Required action: Copy the records below exactly as they appear.

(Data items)
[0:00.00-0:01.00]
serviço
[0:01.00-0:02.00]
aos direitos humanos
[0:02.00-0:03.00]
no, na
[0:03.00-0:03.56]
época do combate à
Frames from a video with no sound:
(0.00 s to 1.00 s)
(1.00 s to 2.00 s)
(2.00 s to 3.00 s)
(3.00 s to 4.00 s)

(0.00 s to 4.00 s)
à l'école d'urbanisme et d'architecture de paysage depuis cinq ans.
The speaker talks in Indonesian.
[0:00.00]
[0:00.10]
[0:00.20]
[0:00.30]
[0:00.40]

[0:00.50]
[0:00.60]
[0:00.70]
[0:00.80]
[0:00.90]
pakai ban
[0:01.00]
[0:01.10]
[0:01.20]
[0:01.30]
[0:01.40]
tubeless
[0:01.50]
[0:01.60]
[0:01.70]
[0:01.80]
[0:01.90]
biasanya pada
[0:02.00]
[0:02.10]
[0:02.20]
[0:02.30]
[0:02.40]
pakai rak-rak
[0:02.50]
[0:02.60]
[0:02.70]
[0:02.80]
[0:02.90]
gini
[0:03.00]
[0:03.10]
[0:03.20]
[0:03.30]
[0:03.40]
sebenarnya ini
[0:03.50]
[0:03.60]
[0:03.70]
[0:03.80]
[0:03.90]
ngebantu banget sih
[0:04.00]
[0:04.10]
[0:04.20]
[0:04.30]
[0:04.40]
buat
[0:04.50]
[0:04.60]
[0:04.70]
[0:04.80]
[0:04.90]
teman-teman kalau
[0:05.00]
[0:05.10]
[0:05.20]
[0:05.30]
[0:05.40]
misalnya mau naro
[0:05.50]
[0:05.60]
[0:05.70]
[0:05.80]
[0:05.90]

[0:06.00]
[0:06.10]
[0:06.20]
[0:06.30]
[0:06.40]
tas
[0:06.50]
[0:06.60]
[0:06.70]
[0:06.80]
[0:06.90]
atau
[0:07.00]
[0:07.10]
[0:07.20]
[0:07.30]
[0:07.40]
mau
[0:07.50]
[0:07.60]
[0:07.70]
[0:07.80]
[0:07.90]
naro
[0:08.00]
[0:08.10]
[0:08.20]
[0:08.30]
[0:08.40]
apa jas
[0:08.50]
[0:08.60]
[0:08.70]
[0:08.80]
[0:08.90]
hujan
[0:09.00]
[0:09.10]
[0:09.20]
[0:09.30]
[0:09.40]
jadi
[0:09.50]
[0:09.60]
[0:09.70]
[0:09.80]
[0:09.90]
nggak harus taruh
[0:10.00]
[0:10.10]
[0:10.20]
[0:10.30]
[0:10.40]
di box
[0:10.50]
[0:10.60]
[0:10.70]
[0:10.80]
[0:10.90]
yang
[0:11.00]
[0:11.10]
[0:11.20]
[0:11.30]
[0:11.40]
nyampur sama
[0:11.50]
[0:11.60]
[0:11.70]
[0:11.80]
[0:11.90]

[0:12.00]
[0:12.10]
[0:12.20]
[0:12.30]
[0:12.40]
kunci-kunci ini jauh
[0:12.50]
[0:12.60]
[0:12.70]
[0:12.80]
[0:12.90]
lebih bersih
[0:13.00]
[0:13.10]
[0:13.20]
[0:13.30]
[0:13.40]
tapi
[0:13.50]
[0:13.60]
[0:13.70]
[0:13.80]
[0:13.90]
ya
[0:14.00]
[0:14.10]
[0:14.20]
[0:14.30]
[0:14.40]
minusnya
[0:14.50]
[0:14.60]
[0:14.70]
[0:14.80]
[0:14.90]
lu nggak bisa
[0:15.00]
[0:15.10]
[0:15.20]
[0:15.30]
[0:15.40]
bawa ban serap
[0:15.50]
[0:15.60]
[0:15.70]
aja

Answer below:
[0:00.00-0:01.00]
serviço
[0:01.00-0:02.00]
aos direitos humanos
[0:02.00-0:03.00]
no, na
[0:03.00-0:03.56]
época do combate à
Frames from a video with no sound:
(0.00 s to 1.00 s)
(1.00 s to 2.00 s)
(2.00 s to 3.00 s)
(3.00 s to 4.00 s)

(0.00 s to 4.00 s)
à l'école d'urbanisme et d'architecture de paysage depuis cinq ans.
The speaker talks in Indonesian.
[0:00.00]
[0:00.10]
[0:00.20]
[0:00.30]
[0:00.40]

[0:00.50]
[0:00.60]
[0:00.70]
[0:00.80]
[0:00.90]
pakai ban
[0:01.00]
[0:01.10]
[0:01.20]
[0:01.30]
[0:01.40]
tubeless
[0:01.50]
[0:01.60]
[0:01.70]
[0:01.80]
[0:01.90]
biasanya pada
[0:02.00]
[0:02.10]
[0:02.20]
[0:02.30]
[0:02.40]
pakai rak-rak
[0:02.50]
[0:02.60]
[0:02.70]
[0:02.80]
[0:02.90]
gini
[0:03.00]
[0:03.10]
[0:03.20]
[0:03.30]
[0:03.40]
sebenarnya ini
[0:03.50]
[0:03.60]
[0:03.70]
[0:03.80]
[0:03.90]
ngebantu banget sih
[0:04.00]
[0:04.10]
[0:04.20]
[0:04.30]
[0:04.40]
buat
[0:04.50]
[0:04.60]
[0:04.70]
[0:04.80]
[0:04.90]
teman-teman kalau
[0:05.00]
[0:05.10]
[0:05.20]
[0:05.30]
[0:05.40]
misalnya mau naro
[0:05.50]
[0:05.60]
[0:05.70]
[0:05.80]
[0:05.90]

[0:06.00]
[0:06.10]
[0:06.20]
[0:06.30]
[0:06.40]
tas
[0:06.50]
[0:06.60]
[0:06.70]
[0:06.80]
[0:06.90]
atau
[0:07.00]
[0:07.10]
[0:07.20]
[0:07.30]
[0:07.40]
mau
[0:07.50]
[0:07.60]
[0:07.70]
[0:07.80]
[0:07.90]
naro
[0:08.00]
[0:08.10]
[0:08.20]
[0:08.30]
[0:08.40]
apa jas
[0:08.50]
[0:08.60]
[0:08.70]
[0:08.80]
[0:08.90]
hujan
[0:09.00]
[0:09.10]
[0:09.20]
[0:09.30]
[0:09.40]
jadi
[0:09.50]
[0:09.60]
[0:09.70]
[0:09.80]
[0:09.90]
nggak harus taruh
[0:10.00]
[0:10.10]
[0:10.20]
[0:10.30]
[0:10.40]
di box
[0:10.50]
[0:10.60]
[0:10.70]
[0:10.80]
[0:10.90]
yang
[0:11.00]
[0:11.10]
[0:11.20]
[0:11.30]
[0:11.40]
nyampur sama
[0:11.50]
[0:11.60]
[0:11.70]
[0:11.80]
[0:11.90]

[0:12.00]
[0:12.10]
[0:12.20]
[0:12.30]
[0:12.40]
kunci-kunci ini jauh
[0:12.50]
[0:12.60]
[0:12.70]
[0:12.80]
[0:12.90]
lebih bersih
[0:13.00]
[0:13.10]
[0:13.20]
[0:13.30]
[0:13.40]
tapi
[0:13.50]
[0:13.60]
[0:13.70]
[0:13.80]
[0:13.90]
ya
[0:14.00]
[0:14.10]
[0:14.20]
[0:14.30]
[0:14.40]
minusnya
[0:14.50]
[0:14.60]
[0:14.70]
[0:14.80]
[0:14.90]
lu nggak bisa
[0:15.00]
[0:15.10]
[0:15.20]
[0:15.30]
[0:15.40]
bawa ban serap
[0:15.50]
[0:15.60]
[0:15.70]
aja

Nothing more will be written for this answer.